Problem details> Within the lines below, the span from the line with "[0:01.80-0:02.70]" to the line with "What the speaker", both ends included, is to be reproduced exactly, with pictures omitted.
Records Block Start
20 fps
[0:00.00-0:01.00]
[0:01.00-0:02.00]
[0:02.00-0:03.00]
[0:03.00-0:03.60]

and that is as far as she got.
Records Block End
Records Block Start
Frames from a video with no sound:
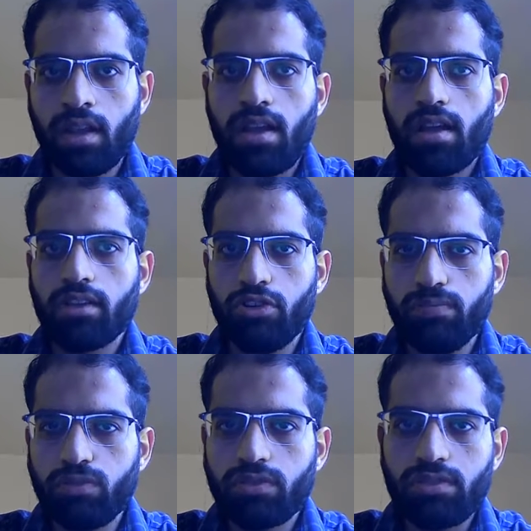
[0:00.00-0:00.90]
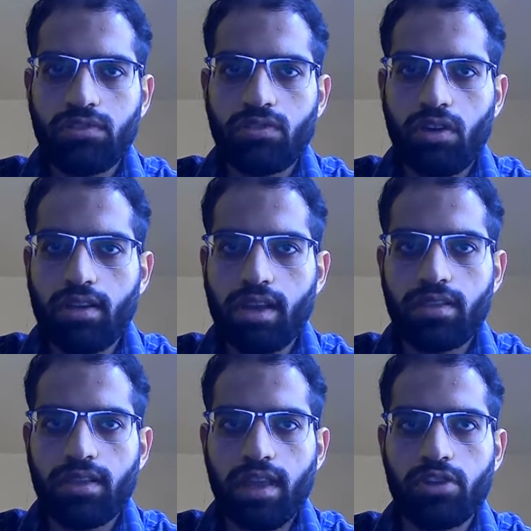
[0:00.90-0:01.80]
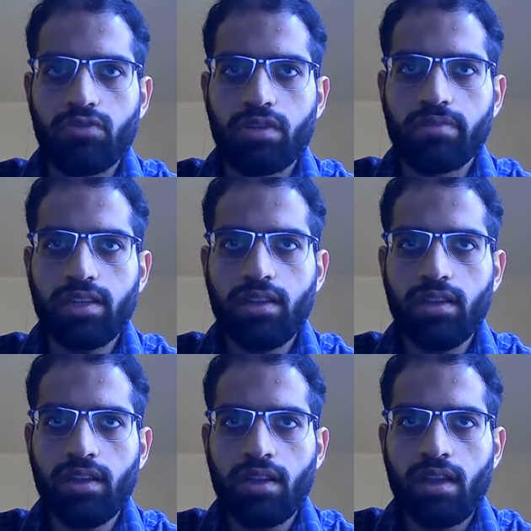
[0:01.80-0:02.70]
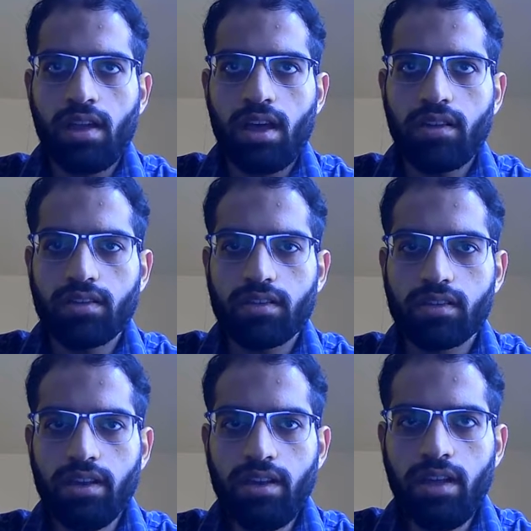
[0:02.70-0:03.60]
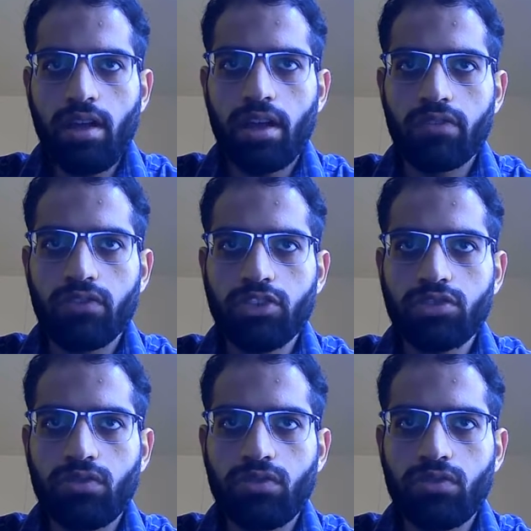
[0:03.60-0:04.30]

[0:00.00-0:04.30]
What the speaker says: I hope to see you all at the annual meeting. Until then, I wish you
Records Block End
Records Block Start
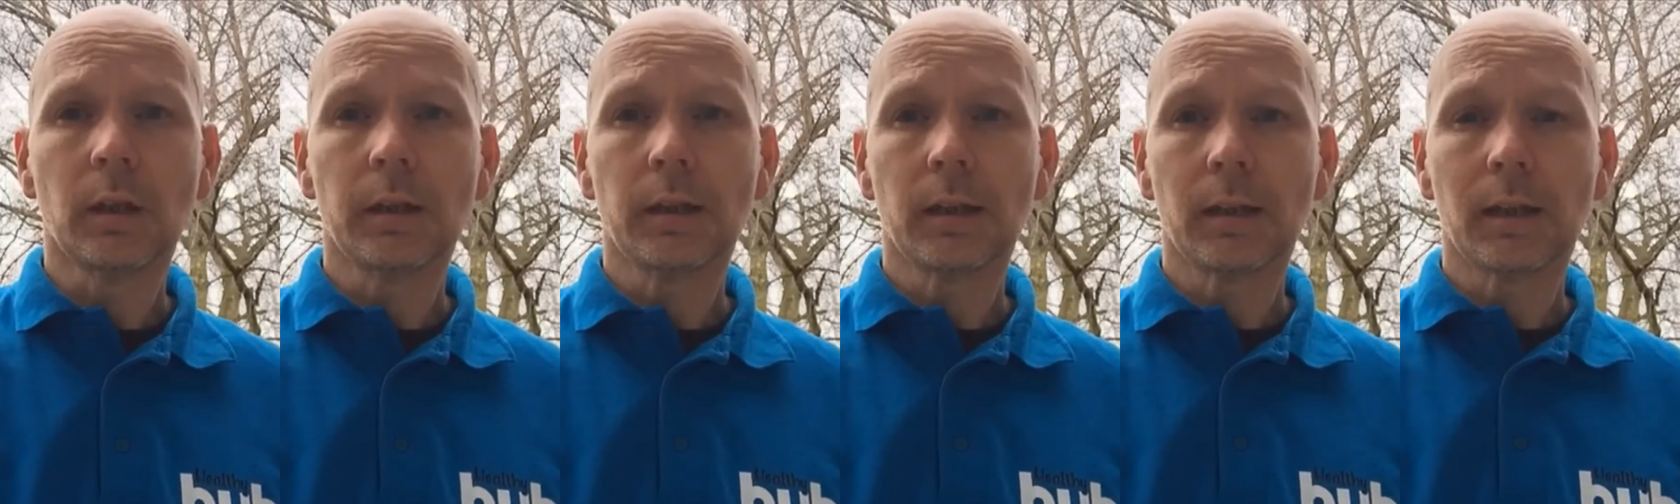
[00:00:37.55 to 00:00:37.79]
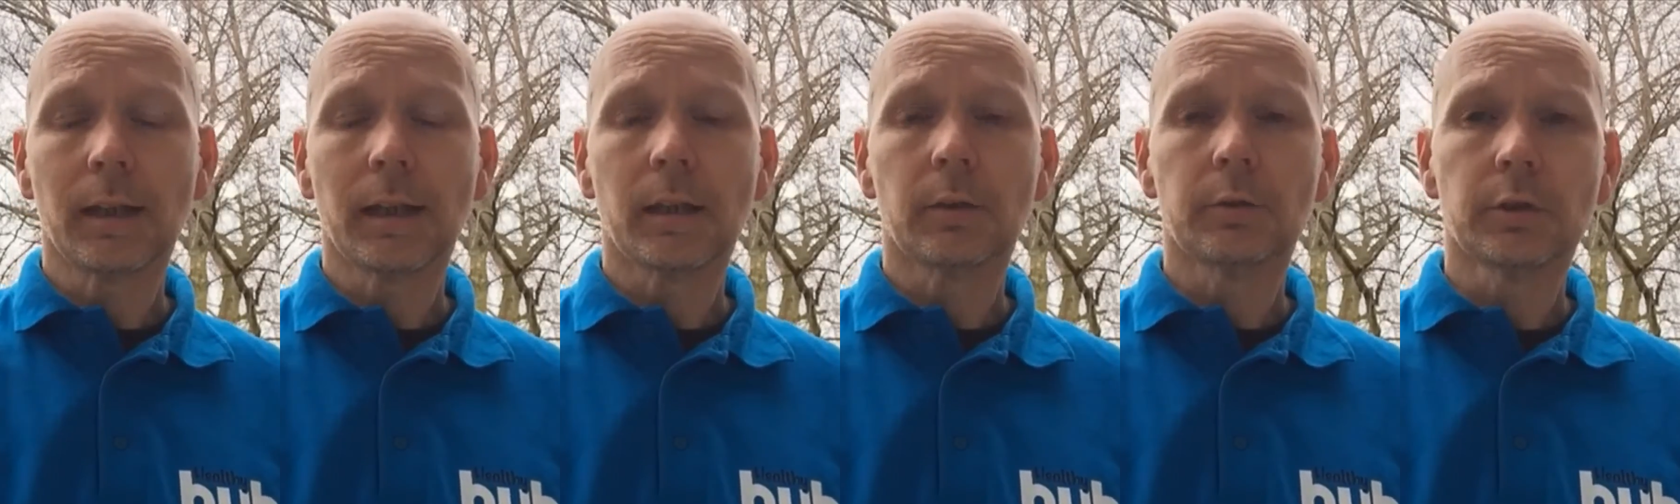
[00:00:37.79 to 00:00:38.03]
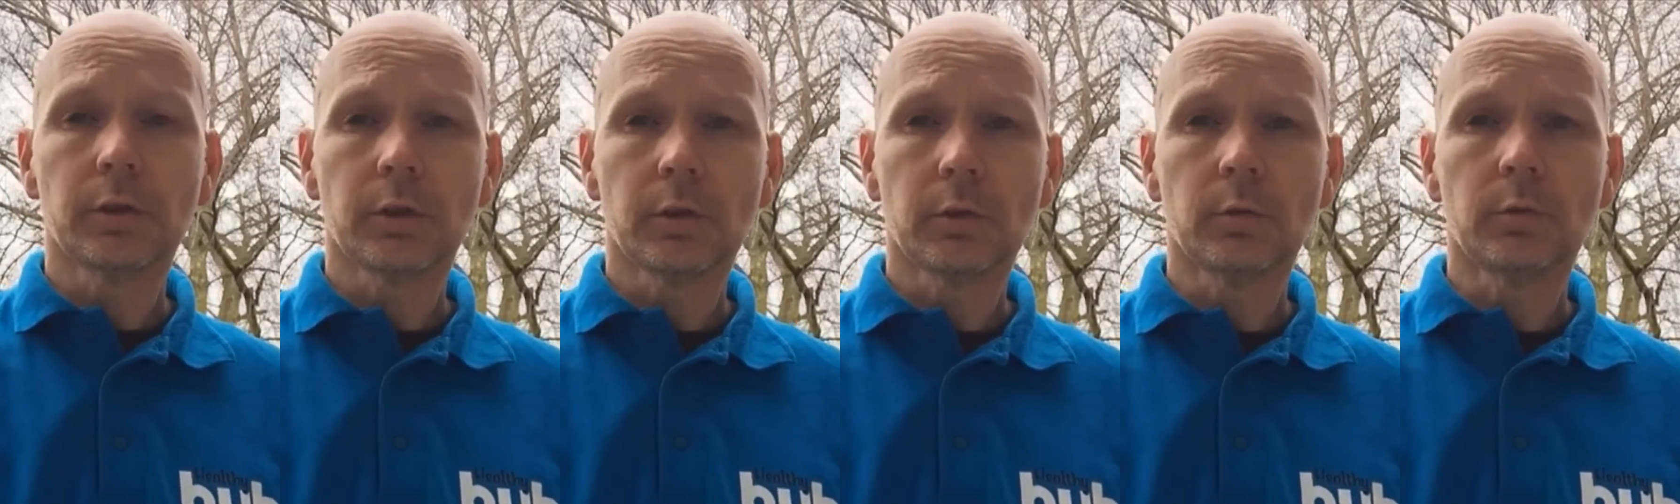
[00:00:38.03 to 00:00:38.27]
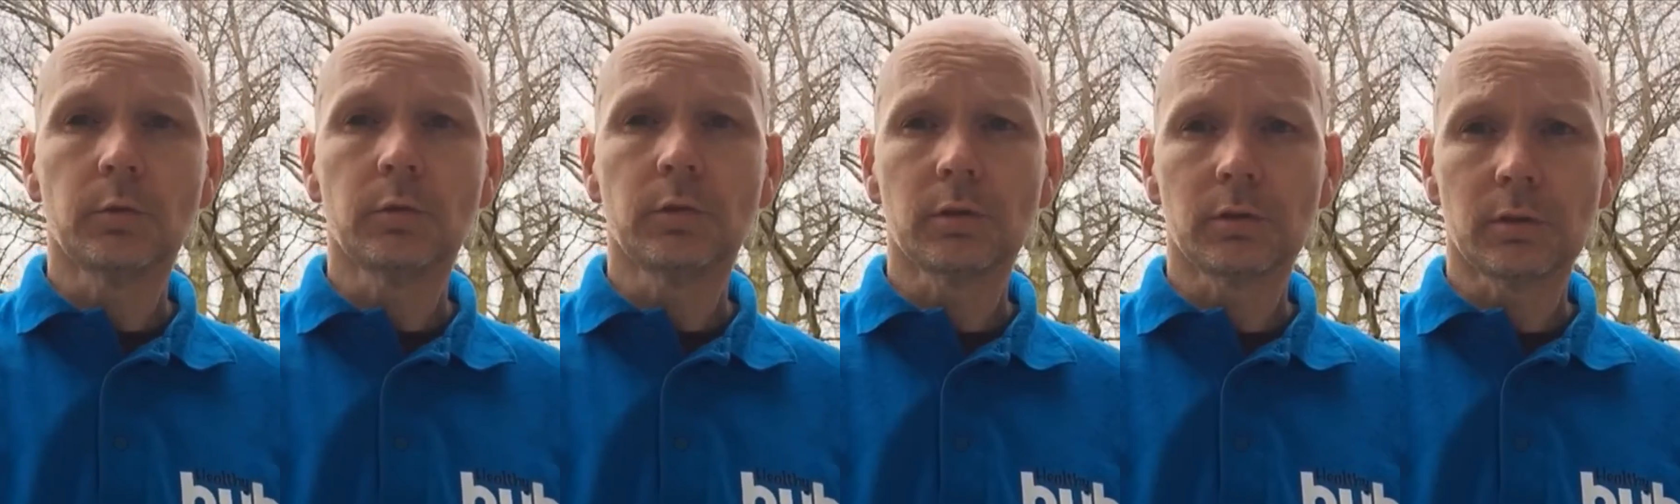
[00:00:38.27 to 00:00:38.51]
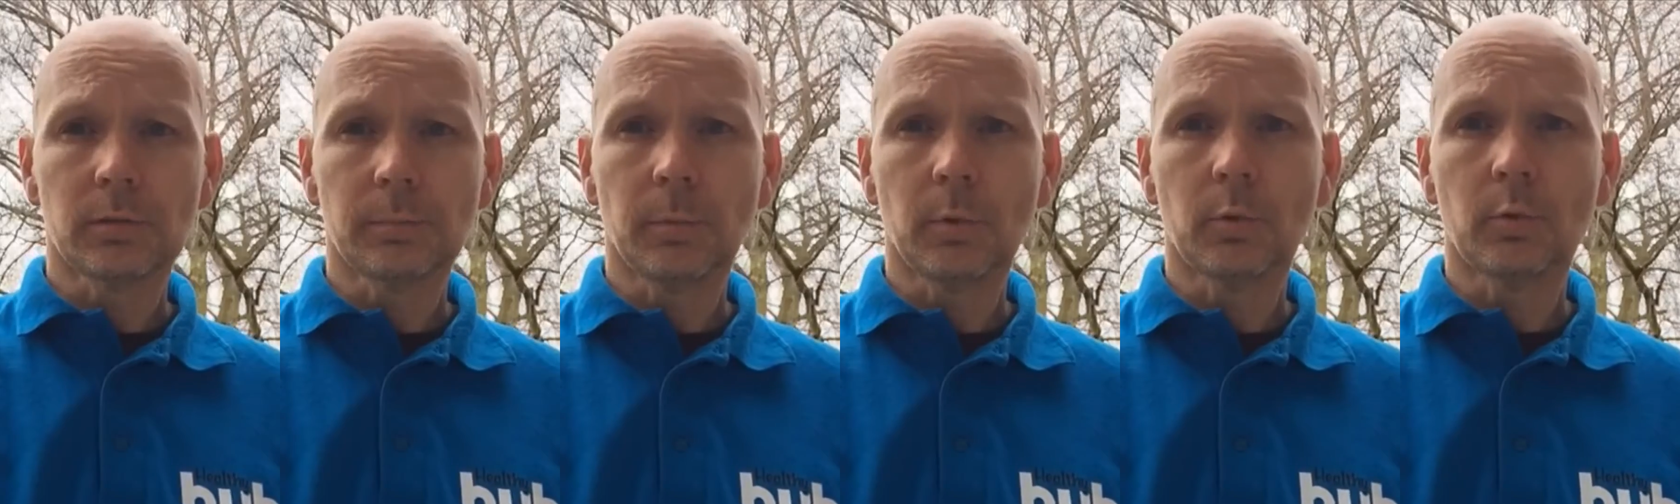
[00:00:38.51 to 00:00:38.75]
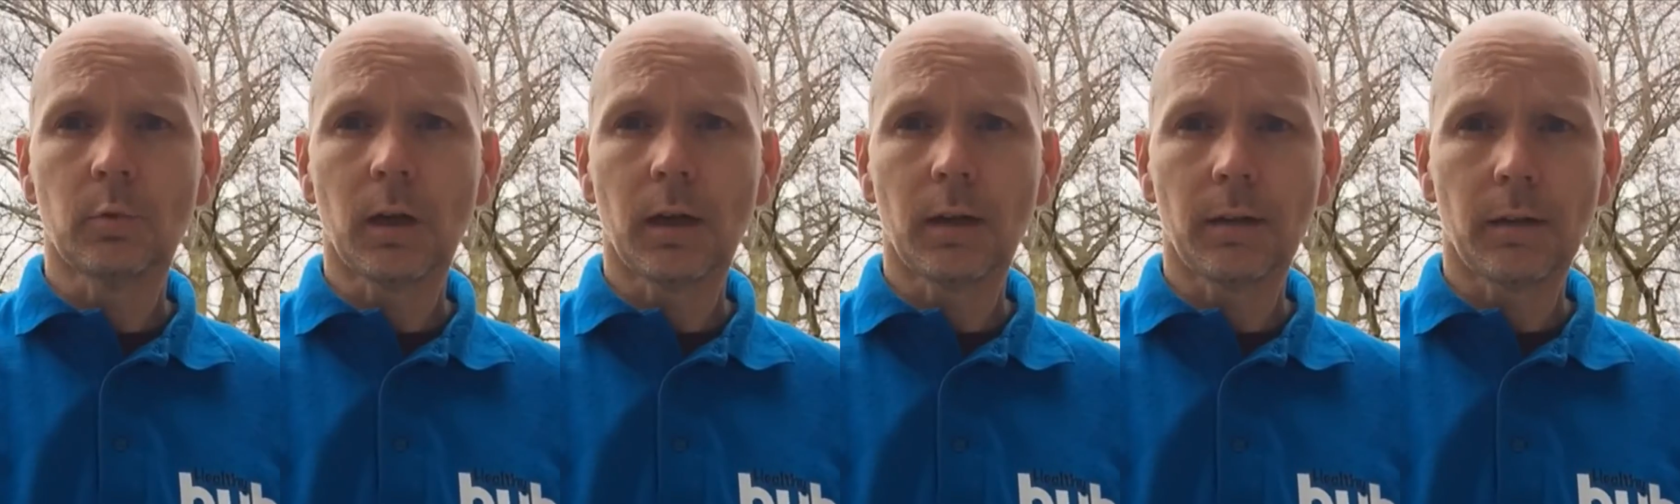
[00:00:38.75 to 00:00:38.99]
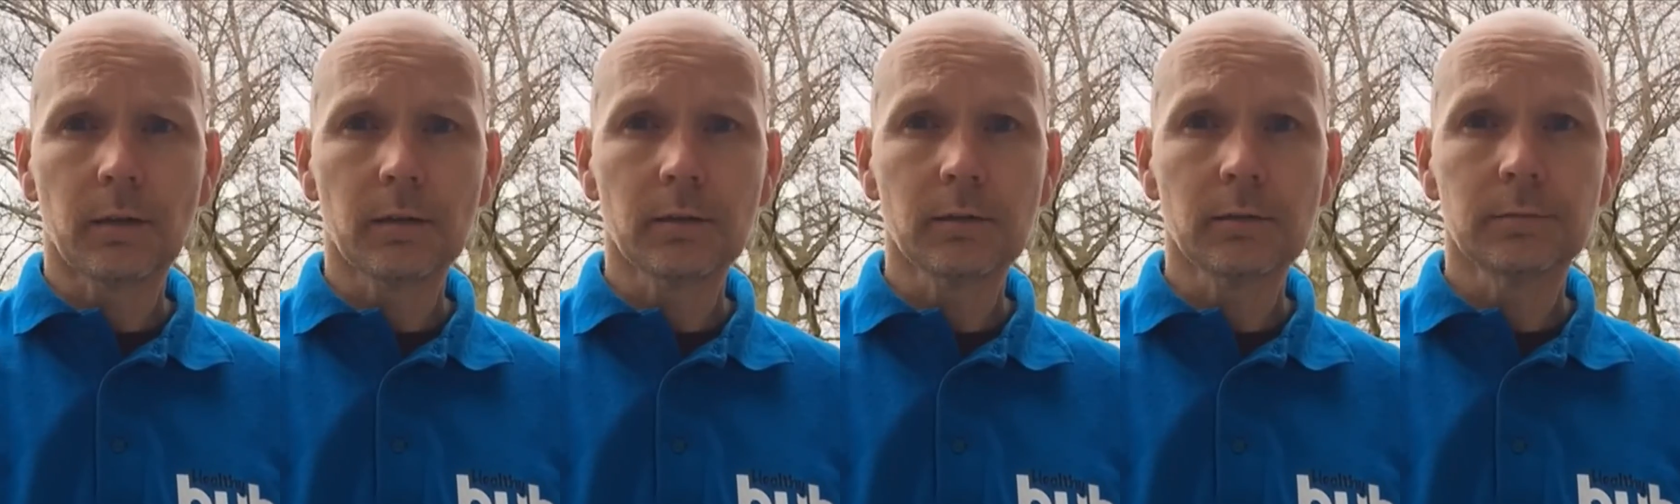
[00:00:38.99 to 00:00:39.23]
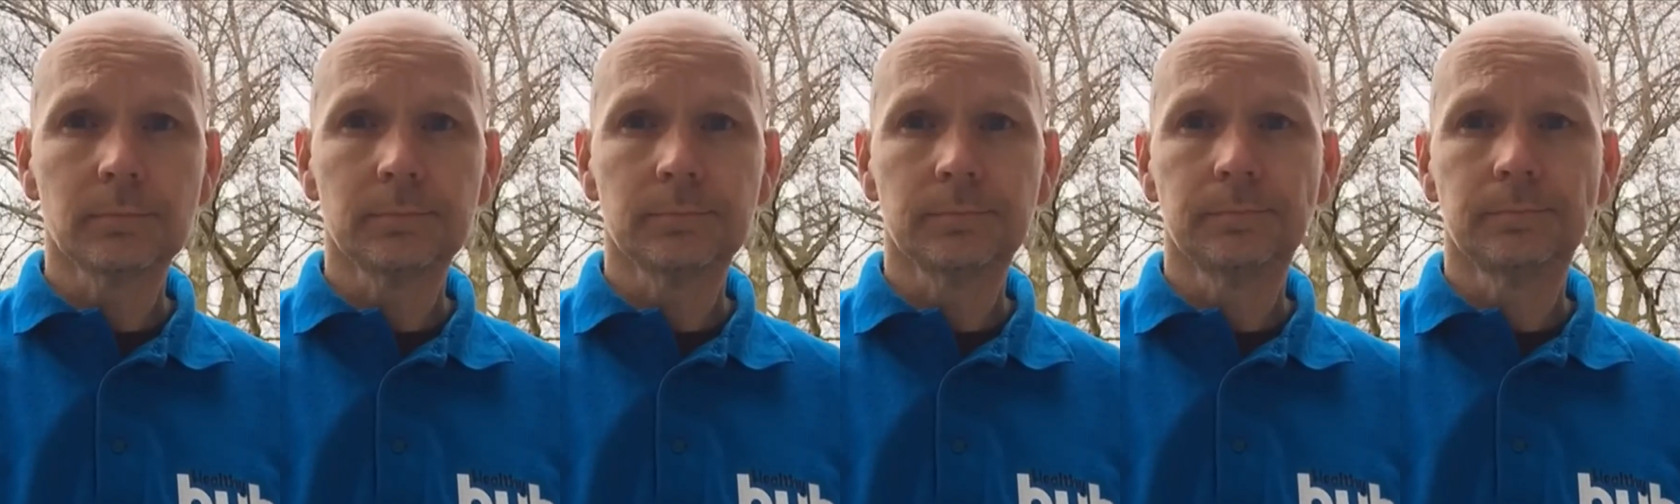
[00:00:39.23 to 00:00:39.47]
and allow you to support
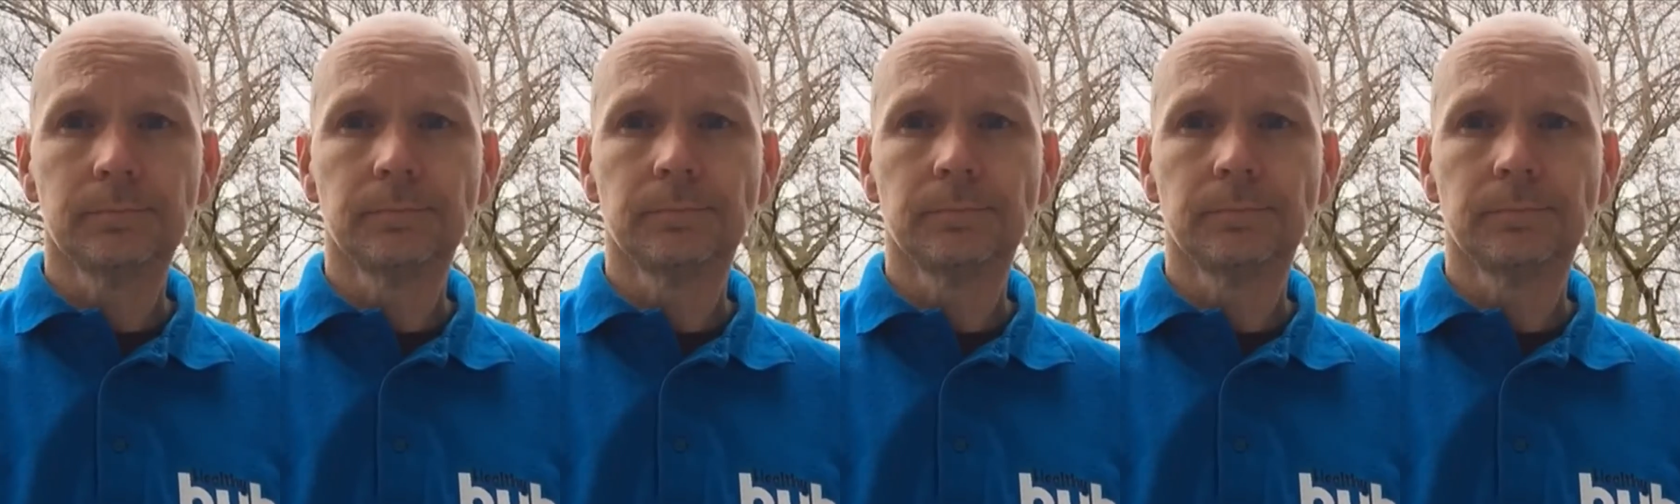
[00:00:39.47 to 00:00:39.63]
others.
Records Block End
Task answer>
[0:01.80-0:02.70]
[0:02.70-0:03.60]
[0:03.60-0:04.30]

[0:00.00-0:04.30]
What the speaker says: I hope to see you all at the annual meeting. Until then, I wish you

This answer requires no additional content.